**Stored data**
###

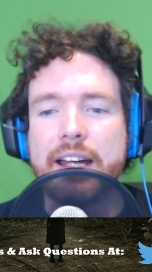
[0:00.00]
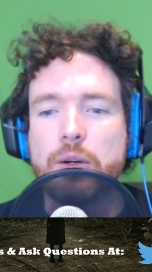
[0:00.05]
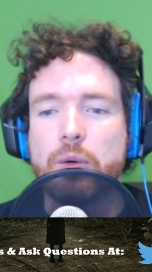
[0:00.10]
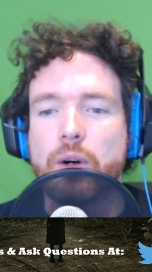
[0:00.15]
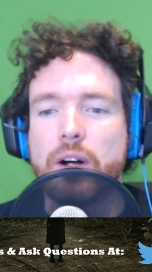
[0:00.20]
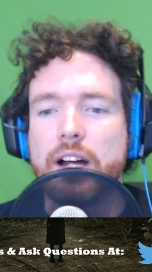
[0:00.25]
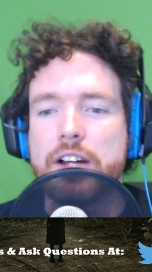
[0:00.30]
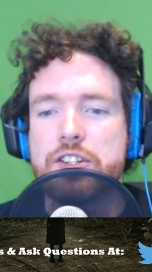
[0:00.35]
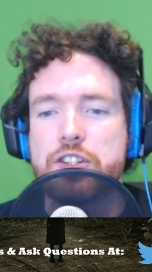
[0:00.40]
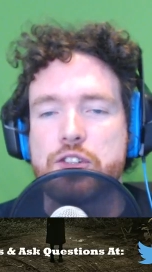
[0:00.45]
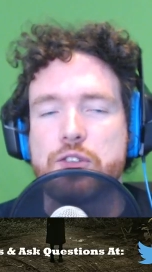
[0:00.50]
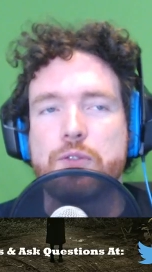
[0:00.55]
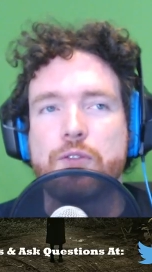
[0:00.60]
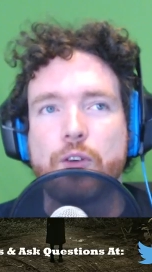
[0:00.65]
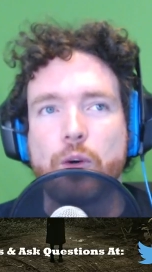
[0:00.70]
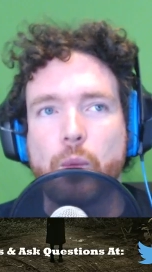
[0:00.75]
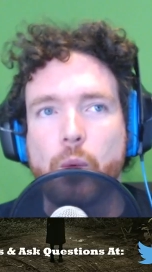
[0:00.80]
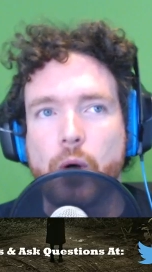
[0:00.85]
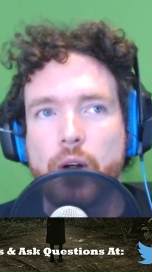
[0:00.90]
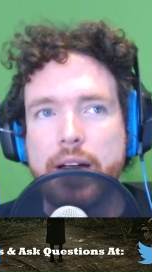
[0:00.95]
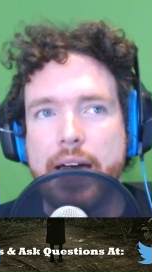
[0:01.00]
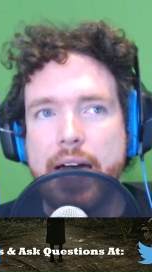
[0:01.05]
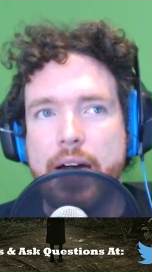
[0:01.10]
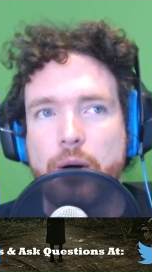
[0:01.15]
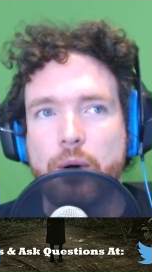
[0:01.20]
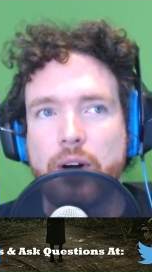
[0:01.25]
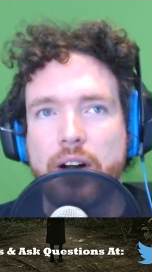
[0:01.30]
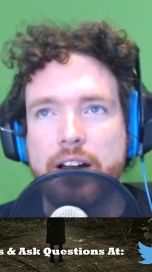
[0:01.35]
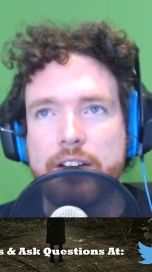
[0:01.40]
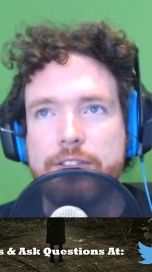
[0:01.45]
night where I just, for 1
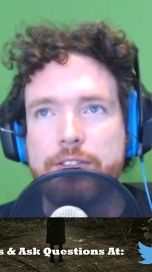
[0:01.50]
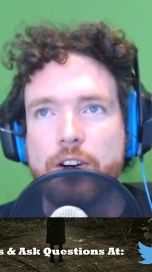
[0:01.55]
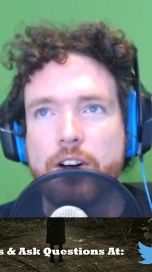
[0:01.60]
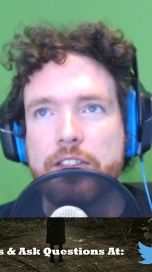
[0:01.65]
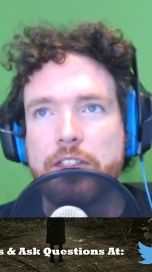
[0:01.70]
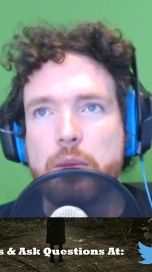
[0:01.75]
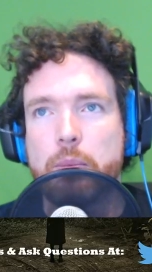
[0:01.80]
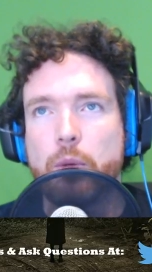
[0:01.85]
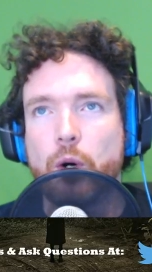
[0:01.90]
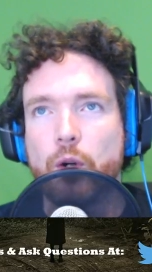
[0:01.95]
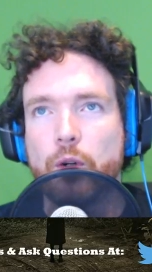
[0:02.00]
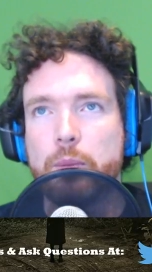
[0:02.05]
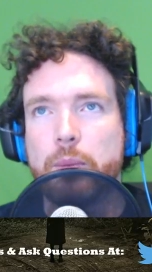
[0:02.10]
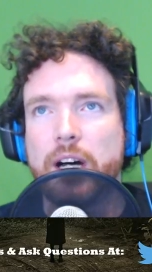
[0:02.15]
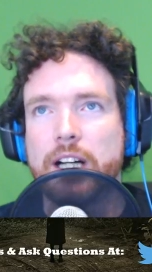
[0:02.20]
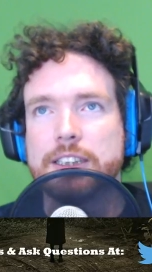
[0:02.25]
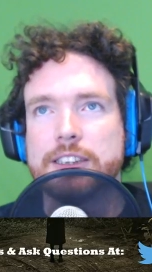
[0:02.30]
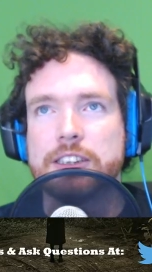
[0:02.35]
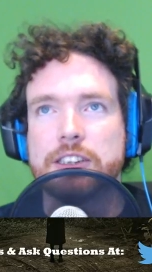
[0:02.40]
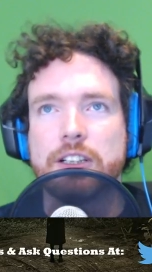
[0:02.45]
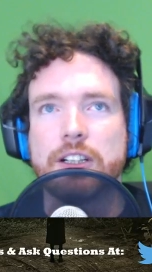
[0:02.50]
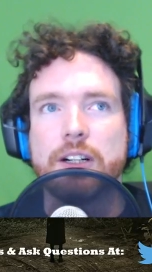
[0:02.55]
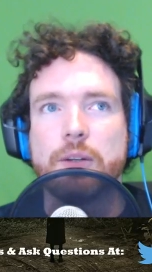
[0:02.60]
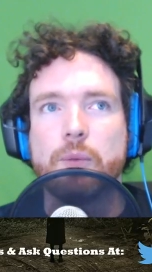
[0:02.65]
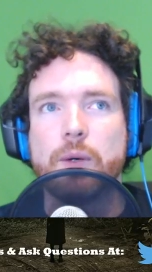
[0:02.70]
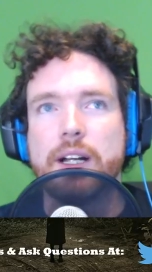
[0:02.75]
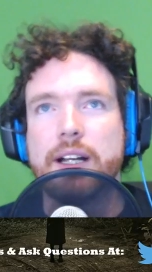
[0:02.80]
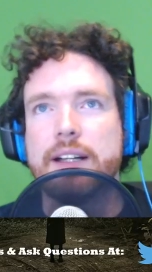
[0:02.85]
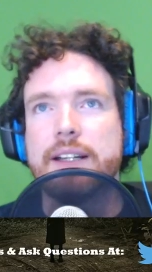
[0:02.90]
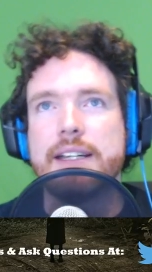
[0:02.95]
hour, I fought the mold monster,
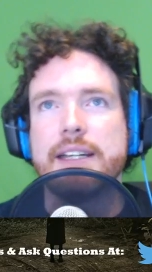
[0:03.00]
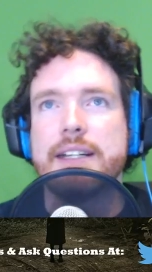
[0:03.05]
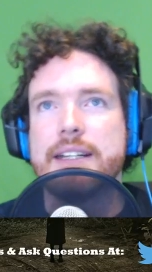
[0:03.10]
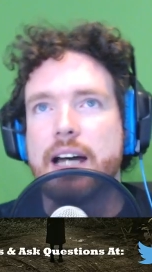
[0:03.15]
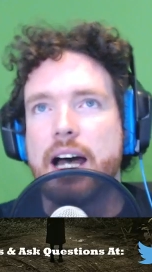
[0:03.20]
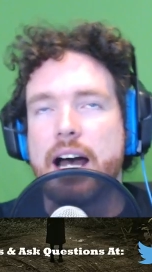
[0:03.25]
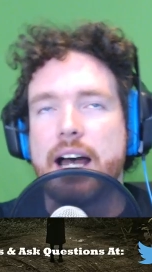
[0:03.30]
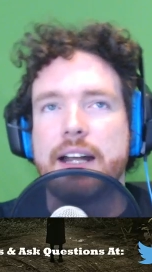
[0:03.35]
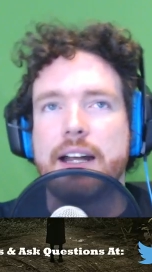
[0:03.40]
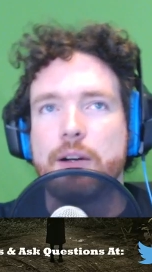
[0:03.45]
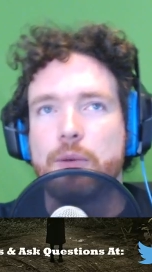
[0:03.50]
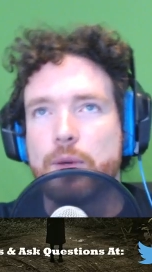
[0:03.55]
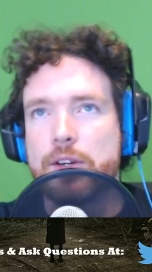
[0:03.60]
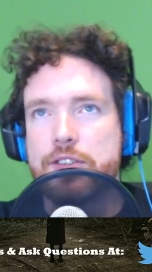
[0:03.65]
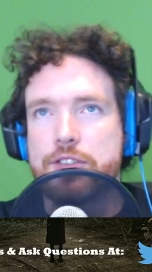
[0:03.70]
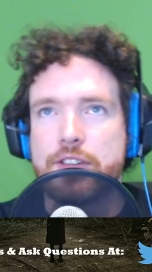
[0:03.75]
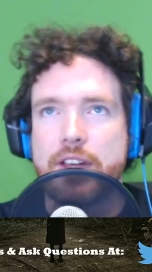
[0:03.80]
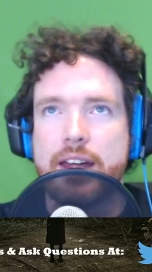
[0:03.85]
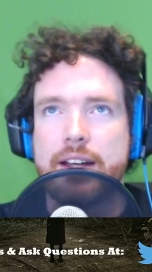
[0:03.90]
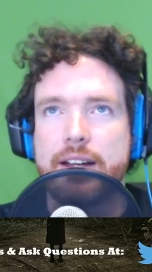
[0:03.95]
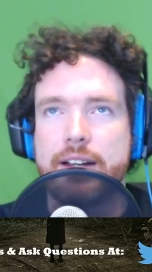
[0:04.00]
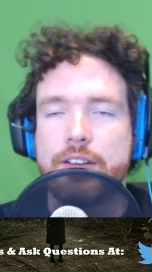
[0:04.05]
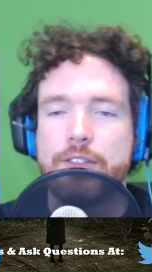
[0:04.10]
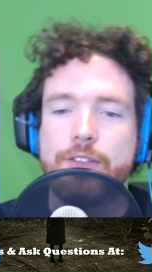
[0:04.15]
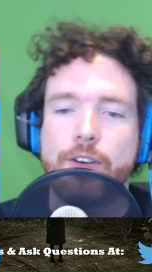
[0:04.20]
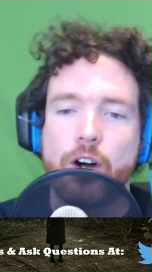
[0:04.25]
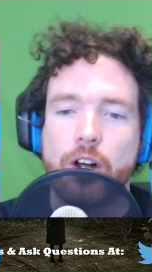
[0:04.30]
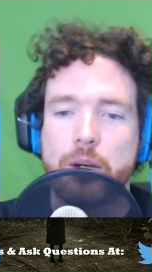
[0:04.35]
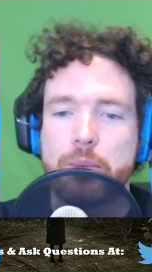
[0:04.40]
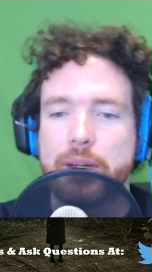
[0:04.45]
and when he died, I reset it
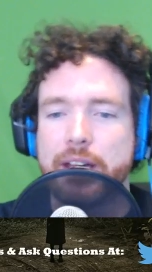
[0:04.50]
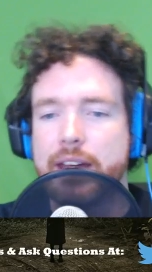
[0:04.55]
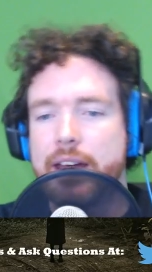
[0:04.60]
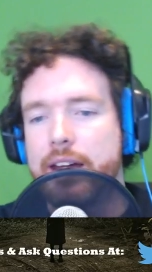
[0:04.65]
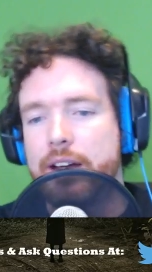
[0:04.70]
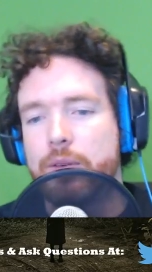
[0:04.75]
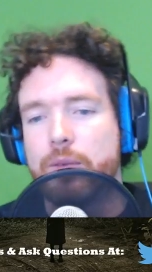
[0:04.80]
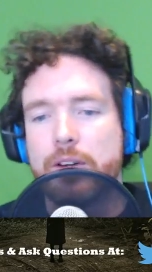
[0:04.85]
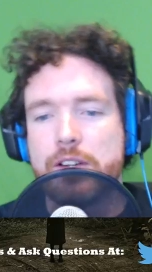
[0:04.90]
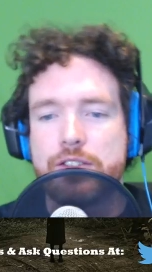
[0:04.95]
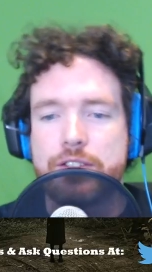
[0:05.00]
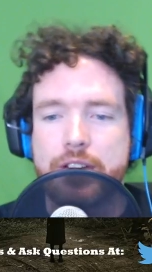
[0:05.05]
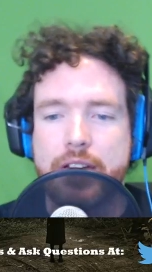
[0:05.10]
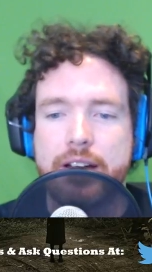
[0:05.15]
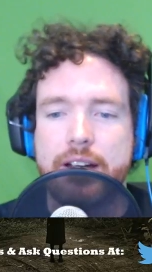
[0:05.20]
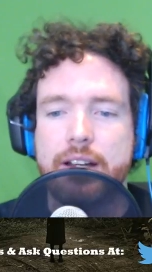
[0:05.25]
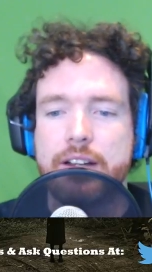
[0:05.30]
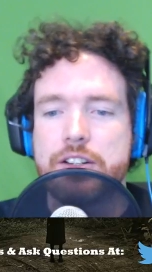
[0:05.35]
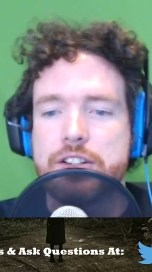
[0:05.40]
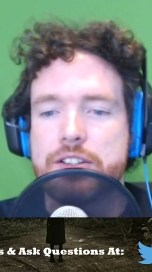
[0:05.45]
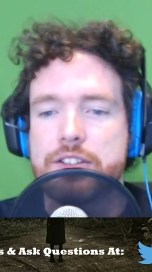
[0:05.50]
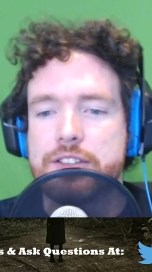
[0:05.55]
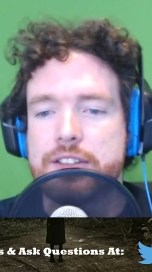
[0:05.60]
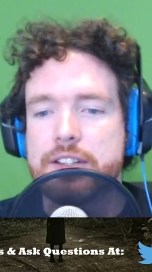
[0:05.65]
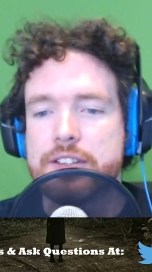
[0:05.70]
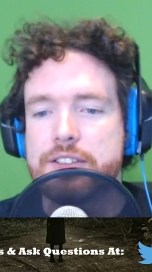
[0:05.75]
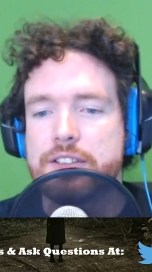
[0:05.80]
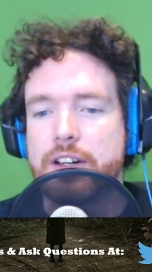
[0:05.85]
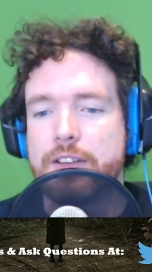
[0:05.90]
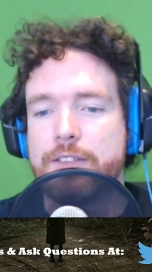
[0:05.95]
and fought him again and reset it and
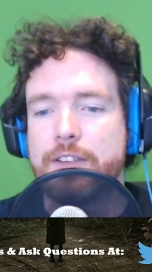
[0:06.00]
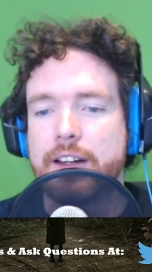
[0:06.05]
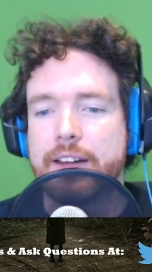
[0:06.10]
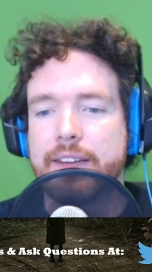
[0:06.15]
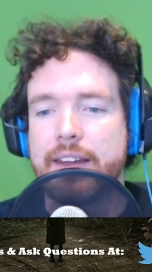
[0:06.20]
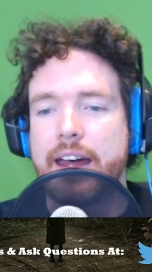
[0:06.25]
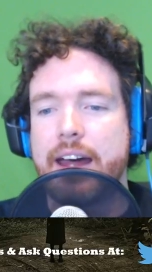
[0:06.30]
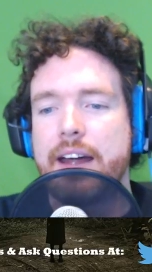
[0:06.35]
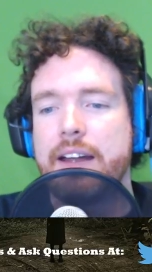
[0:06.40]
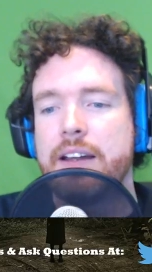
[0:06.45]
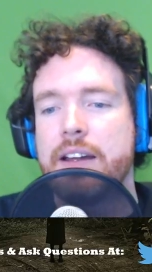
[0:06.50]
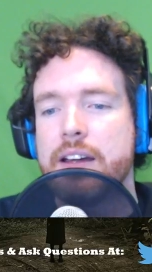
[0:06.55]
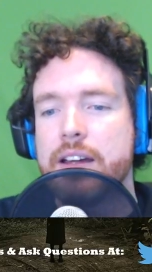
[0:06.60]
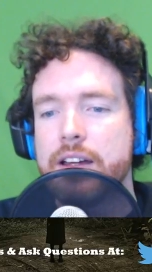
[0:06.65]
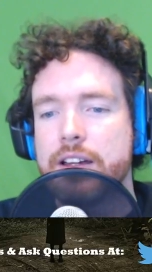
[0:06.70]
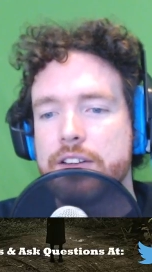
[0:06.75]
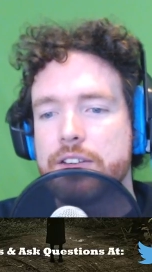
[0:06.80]
just did stuff like that.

###

**Task brief**
Return every entry word for word, but drop any pictures.

**Exercise answer**
[0:00.00]
[0:00.05]
[0:00.10]
[0:00.15]
[0:00.20]
[0:00.25]
[0:00.30]
[0:00.35]
[0:00.40]
[0:00.45]
[0:00.50]
[0:00.55]
[0:00.60]
[0:00.65]
[0:00.70]
[0:00.75]
[0:00.80]
[0:00.85]
[0:00.90]
[0:00.95]
[0:01.00]
[0:01.05]
[0:01.10]
[0:01.15]
[0:01.20]
[0:01.25]
[0:01.30]
[0:01.35]
[0:01.40]
[0:01.45]
night where I just, for 1
[0:01.50]
[0:01.55]
[0:01.60]
[0:01.65]
[0:01.70]
[0:01.75]
[0:01.80]
[0:01.85]
[0:01.90]
[0:01.95]
[0:02.00]
[0:02.05]
[0:02.10]
[0:02.15]
[0:02.20]
[0:02.25]
[0:02.30]
[0:02.35]
[0:02.40]
[0:02.45]
[0:02.50]
[0:02.55]
[0:02.60]
[0:02.65]
[0:02.70]
[0:02.75]
[0:02.80]
[0:02.85]
[0:02.90]
[0:02.95]
hour, I fought the mold monster,
[0:03.00]
[0:03.05]
[0:03.10]
[0:03.15]
[0:03.20]
[0:03.25]
[0:03.30]
[0:03.35]
[0:03.40]
[0:03.45]
[0:03.50]
[0:03.55]
[0:03.60]
[0:03.65]
[0:03.70]
[0:03.75]
[0:03.80]
[0:03.85]
[0:03.90]
[0:03.95]
[0:04.00]
[0:04.05]
[0:04.10]
[0:04.15]
[0:04.20]
[0:04.25]
[0:04.30]
[0:04.35]
[0:04.40]
[0:04.45]
and when he died, I reset it
[0:04.50]
[0:04.55]
[0:04.60]
[0:04.65]
[0:04.70]
[0:04.75]
[0:04.80]
[0:04.85]
[0:04.90]
[0:04.95]
[0:05.00]
[0:05.05]
[0:05.10]
[0:05.15]
[0:05.20]
[0:05.25]
[0:05.30]
[0:05.35]
[0:05.40]
[0:05.45]
[0:05.50]
[0:05.55]
[0:05.60]
[0:05.65]
[0:05.70]
[0:05.75]
[0:05.80]
[0:05.85]
[0:05.90]
[0:05.95]
and fought him again and reset it and
[0:06.00]
[0:06.05]
[0:06.10]
[0:06.15]
[0:06.20]
[0:06.25]
[0:06.30]
[0:06.35]
[0:06.40]
[0:06.45]
[0:06.50]
[0:06.55]
[0:06.60]
[0:06.65]
[0:06.70]
[0:06.75]
[0:06.80]
just did stuff like that.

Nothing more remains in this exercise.